Bir melek günde 100.000 defa zikrediyor bir insan belki 100 defa bile etmiyor ama insan melekten eğer kulluğunu yerine getiriyorsa daha kıymetli ve alayı illiyuna çıkabiliyor.. yaratılanların en şereflisi oluyor.. Neden? Çünkü bir meleğin zikri bir teybin kaset çalması gibidir.. yorulmaz, canı sıkılmaz, o iş ona zor gelmez, uykusu gelmez, susamaz, acıkmaz... oysa insan öyle mi? Bir gecede 1000 ihlas okuyacağım deseniz okuyamazsınız.. daha 10. da şeytan ve nefsiniz sizinle uğraşmaya başlar.. canınız sıkılır, esnemeye başlarsınız, ağzınız kurur, yorgunluk ağırlık hissedersiniz.. zaman geçmiyormuş gibi gelir.. İşte bu yüzden insanın bir zikri, kendi isteyerek ve tüm bu zayıflıklarına rağmen yaptığı için hayvanların binlerce zikrinden ve meleklerin zikirlerinden daha kıymetlidir. Çünkü onlar bant kaydı gibi zikrederler, robot hiç yorulur mu? yorulmadığı için, onu zikirden alıkoymaya çalışan nefsi ve şeytanı olmadığı için de zikri, insanın zikrinden kıymetsizdir. Allah a binlerce zikr eden melekten ziyade, zayıflıklarına rağmen ve kendisi istediği için zikreden bir insan daha sevimli gelir.

İnsan kendine verilen iradeyi kendi zayıflatır. Çünkü Allah kimseye taşıyamayacağı yük vermez, taşıyamıyorsak biz bize verilen iradeyi zayıflatmışız daha doğrusu irademizi güçlendirecek şeyler yapmamışız demektir. Manevi olarak beslenmemişiz demektir.

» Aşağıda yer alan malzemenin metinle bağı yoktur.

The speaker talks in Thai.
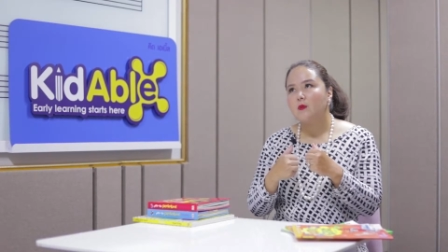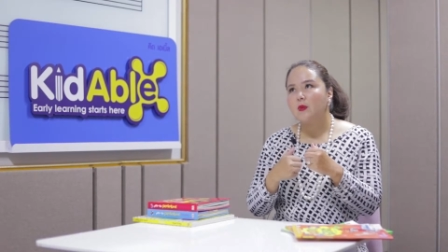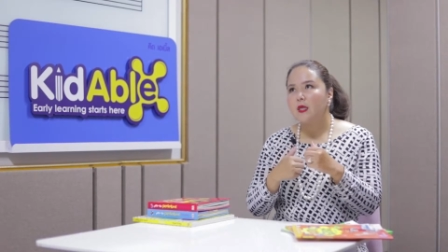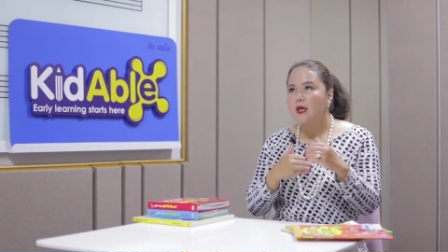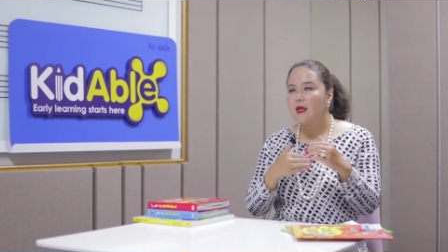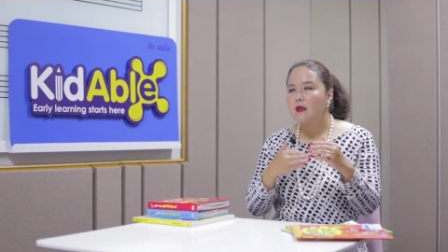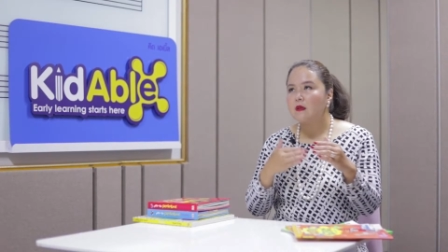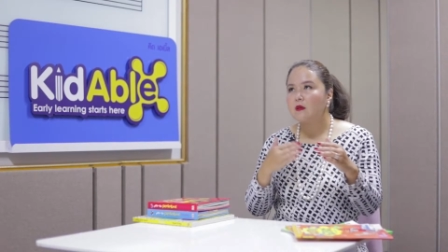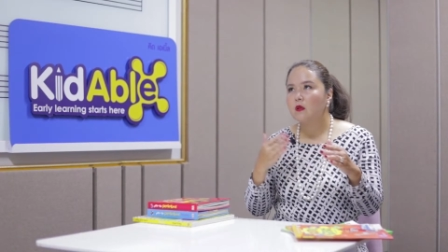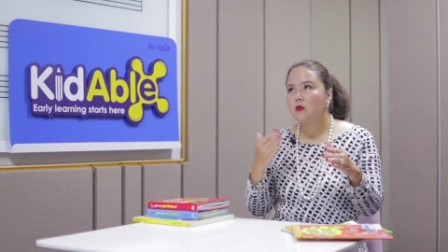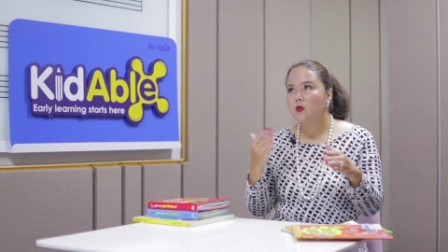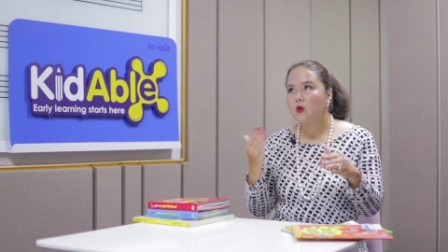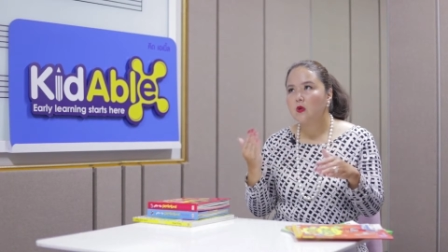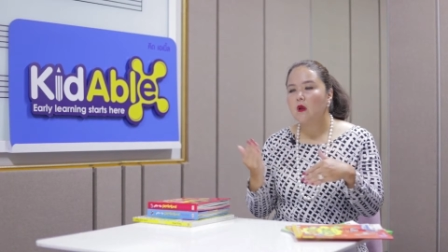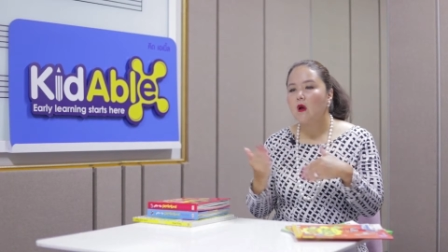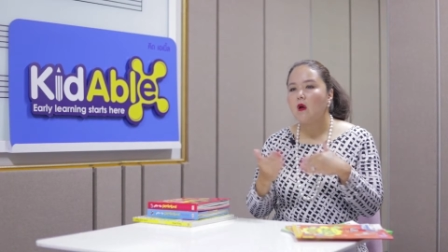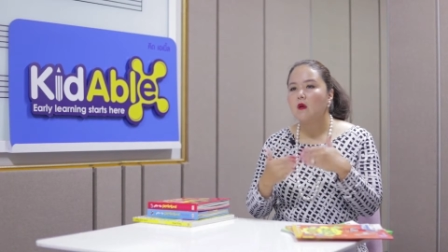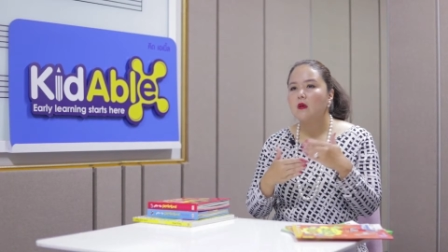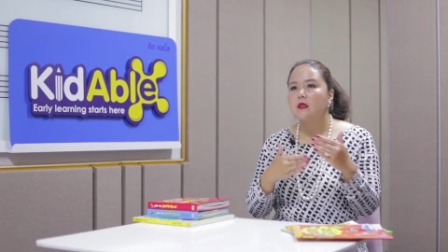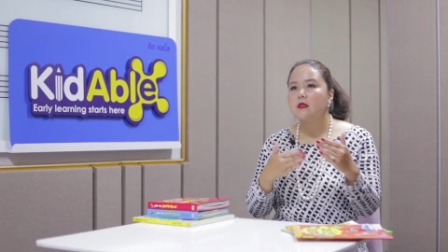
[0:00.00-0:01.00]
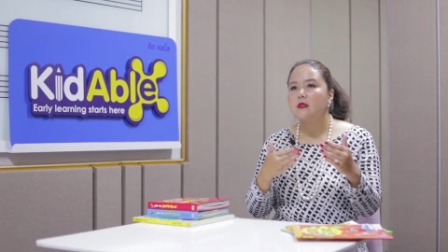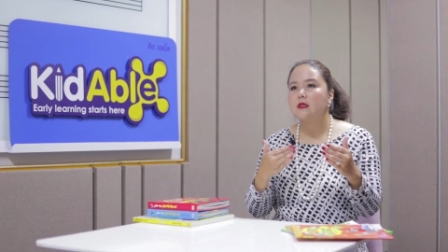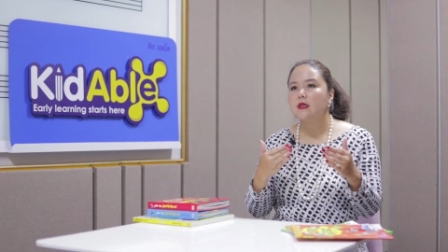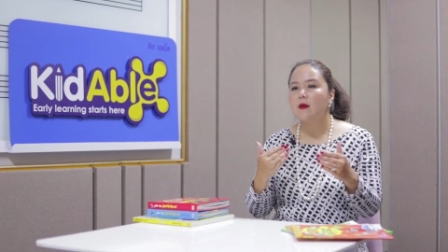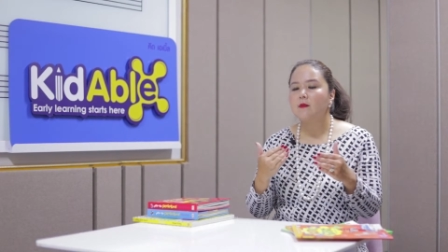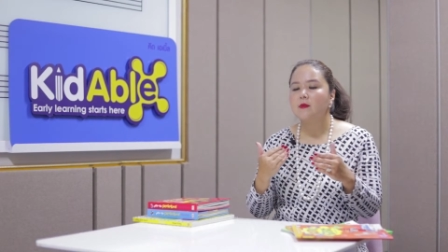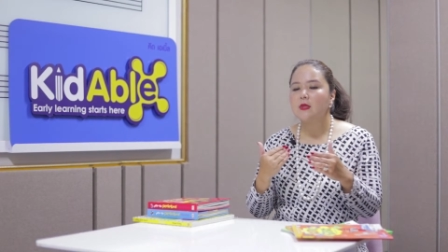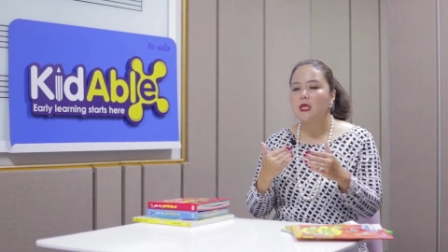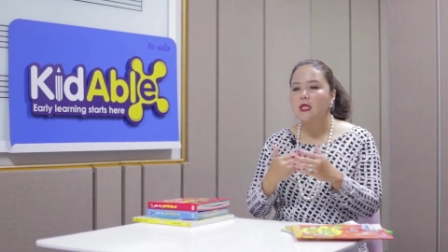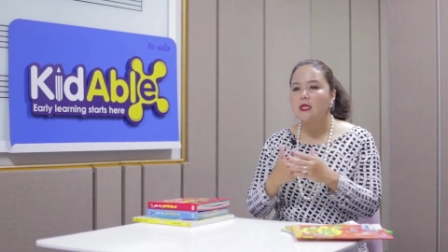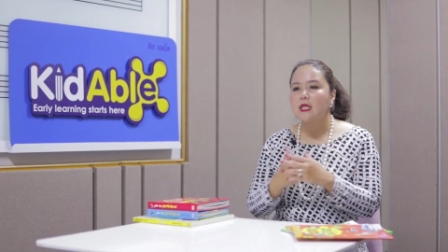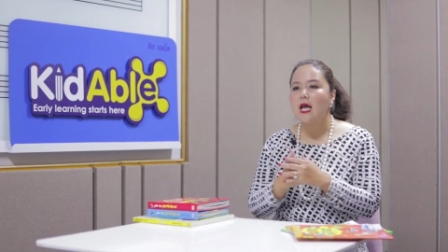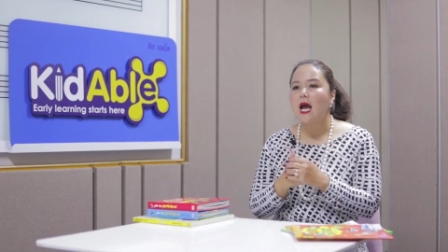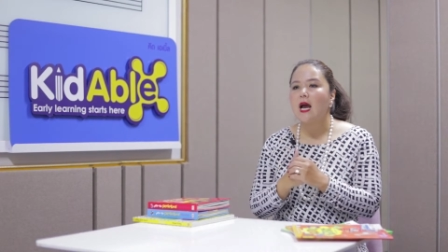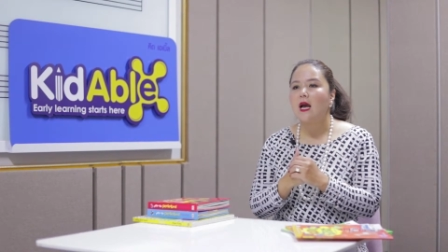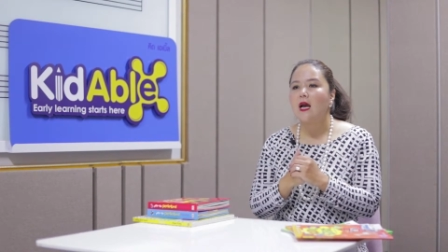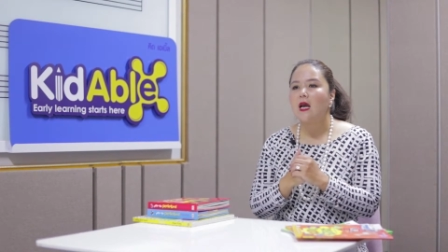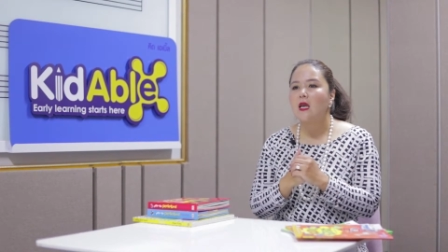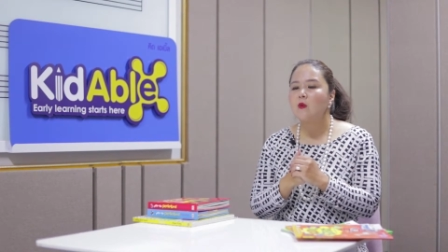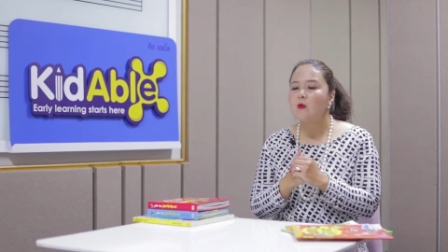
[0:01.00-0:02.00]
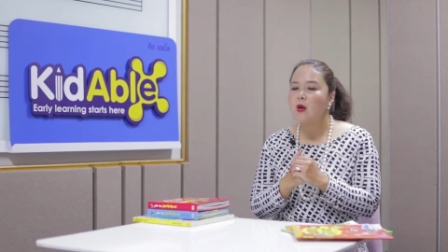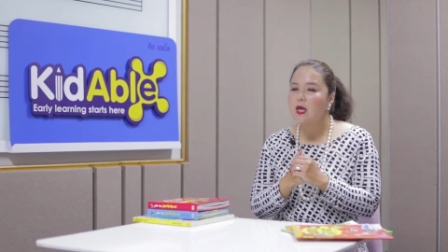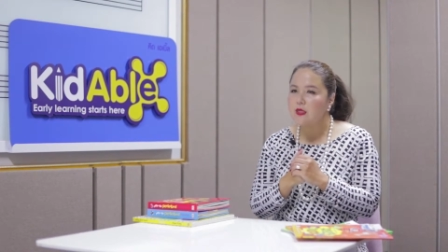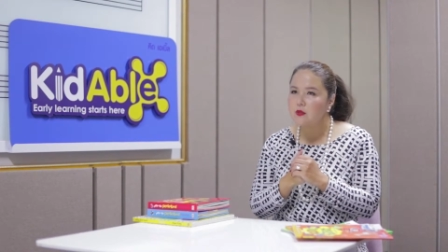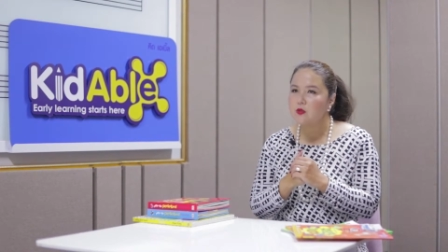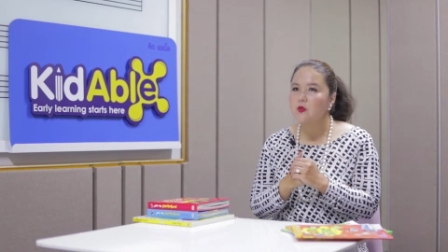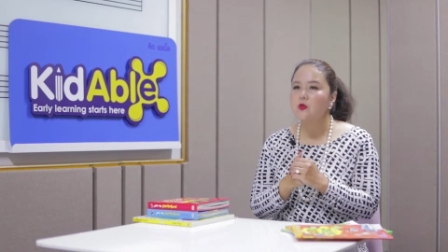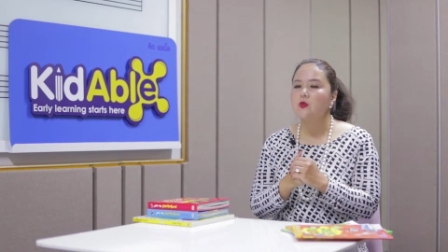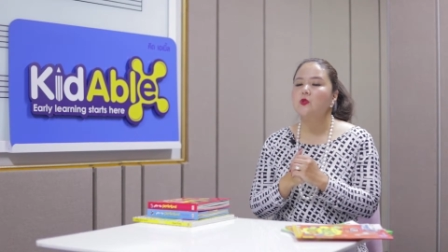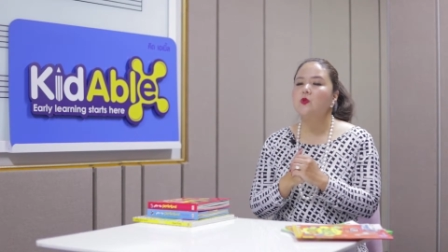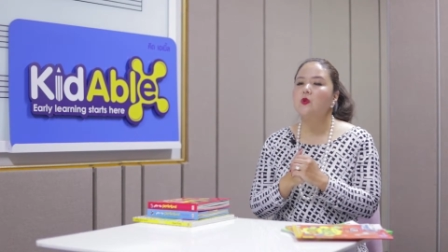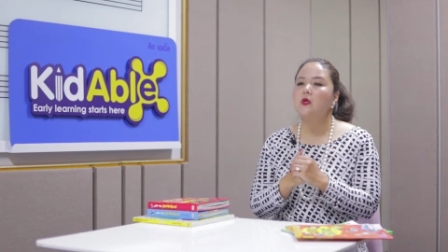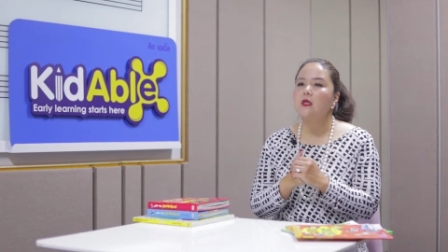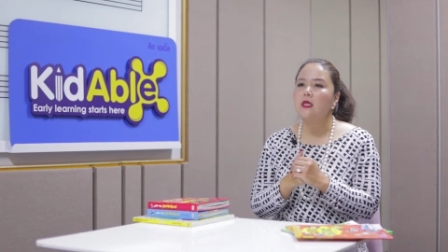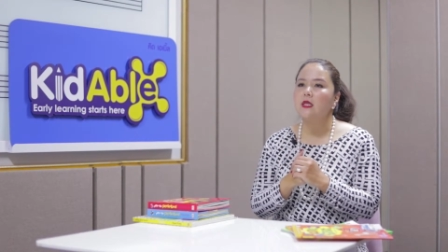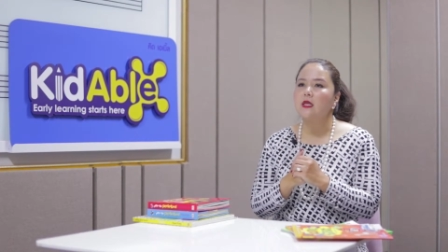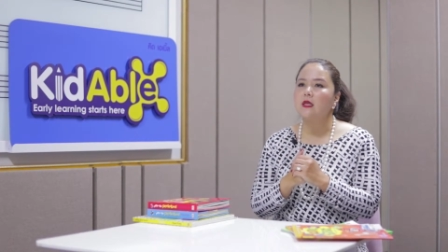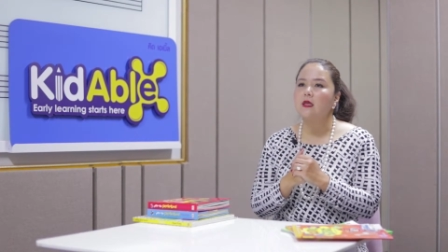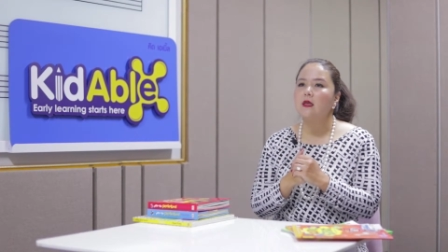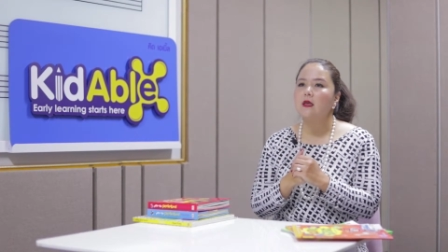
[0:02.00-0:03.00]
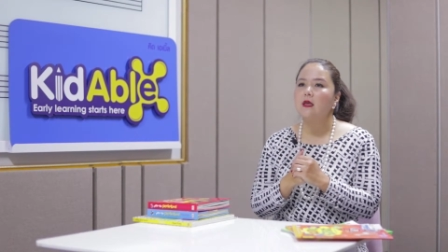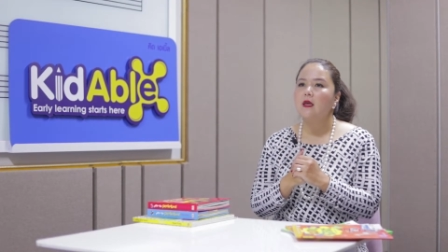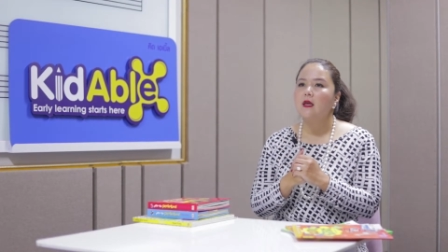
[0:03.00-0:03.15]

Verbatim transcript: เรียนทดลองกิจกรรมต่างๆให้มากที่สุดช่วงนี้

Bir de şu varki, Allah bizlere zayıf değil de kaya gibi sağlam iradeler verseydi o zaman kimse günah işlemezdi, yani bizler de meleklerden farksız olurduk.. Allah istiyorki biz zayıf irademizle sırf Allah için nefse ve şeytana karşı gelelim.. Yani bu şuna benzer:

120 kiloluk bir pehlivanın 70 kiloluk başka bir pehlivanı yenmesi büyük bir başarı değildir.. asıl 60 kiloluk bir pehlivanın 70 kiloluk bir pehlivanı yenmesi büyük başarıdır. İşte Allah o yüzden bizim iradelerimizi 120 kiloluk pehlivan gibi değil 60 kiloluk pehlivan gibi yaratmış.. Ki nefs ve şeytanla olan mücadelesinde galip geldiğinde bu zayıf adamın güçlü adamı yenmiş olması gibi büyük bir başarı oluyor ve karşılığında da cenneti alıyor.. İşte bu yüzden Allah iradelerimizi belli bir güçte yaratmış, manevi olarak onu besleyip güçlendirebiliriz.. veya hiç beslemez zayıf bırakabiliriz. Güçlü irade Züleyhayı istemesine rağmen Allah tan korktuğu için ona sırtını dönen Hz.Yusuf un iradesi gibidir. Veya çadırda yalnızken yanına gelen kadının kendisine teklif ettiği zinayı geri çeviren Süleyman bin yesarın iradesi gibidir. Güçlü irade ramazanda sıcak güneş altında oruçlu şekilde çalışan ve vucudu çok su kaybedip, dudakları susuzluktan büzüşmüş halde olmasına ve bayılmanın arefesinde olmasına rağmen orucunu bozmayan insanın iradesidir.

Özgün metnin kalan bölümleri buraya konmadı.